4.3.2 Making tokens database
To make the tokens database first of all the GDBMCE dynamic link library should be loaded into memory. After that open a database file with the name tokens.db. This file will contain the token and type for characters of the input text provided by the frontend through the file TextIscii.txt. In the database file save the token and type as they are produced by Natural Language Processor.
An index value is maintained that starts with 0 and works as a key to this database. As a new set of token and type is added to the database according to the current index, the index value is increased by 1. Hindianalyser phase returns the value of index and the frontend passes this value to Hindiengine to retrieve all the tokens and their respective type.

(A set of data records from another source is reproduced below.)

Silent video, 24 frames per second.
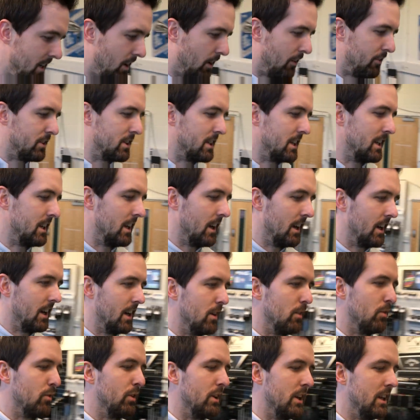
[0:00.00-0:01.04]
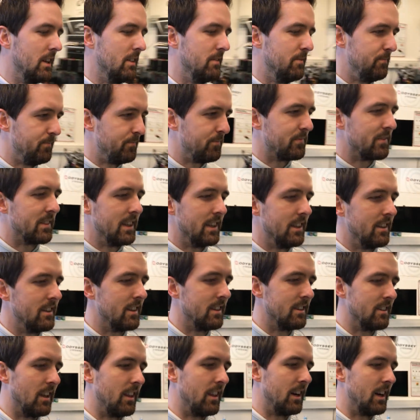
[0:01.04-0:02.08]
Obviously, fitting,
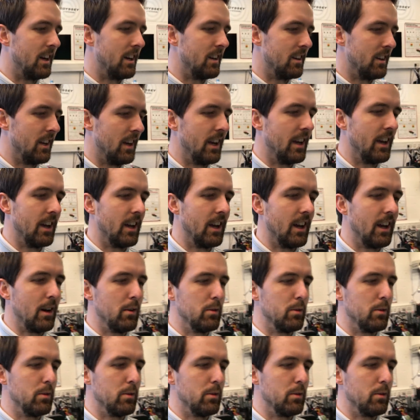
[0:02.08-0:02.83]
things like that,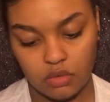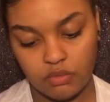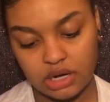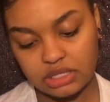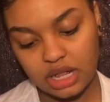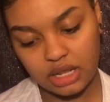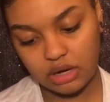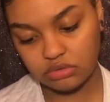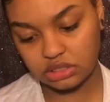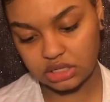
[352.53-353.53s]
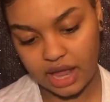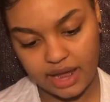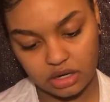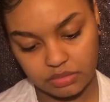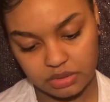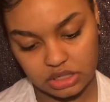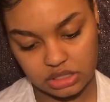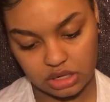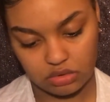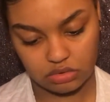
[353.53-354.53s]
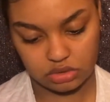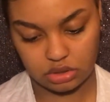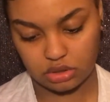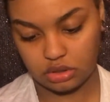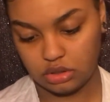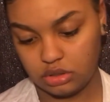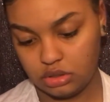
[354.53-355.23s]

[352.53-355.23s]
Where's that little slider piece that goes here?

When the token and type are inserted in database a delimited is added between the two. The following code shows the insertion technique:
char buffer[20];
char keybuffer[20];
//0 concatenated with word[i] gives the token name.
//1 is the token type in this case.
//delimiter | is added between the token name and type.
sprintf(buffer,"%d%d|%d",0,word[i],1);
//content is the datum variable needed for insertion
content.dptr = buffer;
content.dsize = strlen(buffer);
//key is the datum variable to hold the key which is index in this case
sprintf(keybuffer,"%d",index);
key.dptr = keybuffer;
key.dsize = strlen(keybuffer);
//dbftokens is the handler to the tokens database
//Function is called with GDBM_REPLACE as the argument so that the //database will be rewritten if the key already exists.
(*pgdbm_store)(dbftokens,key,content,GDBM_REPLACE);
//increase the index value
index = index + 1;
|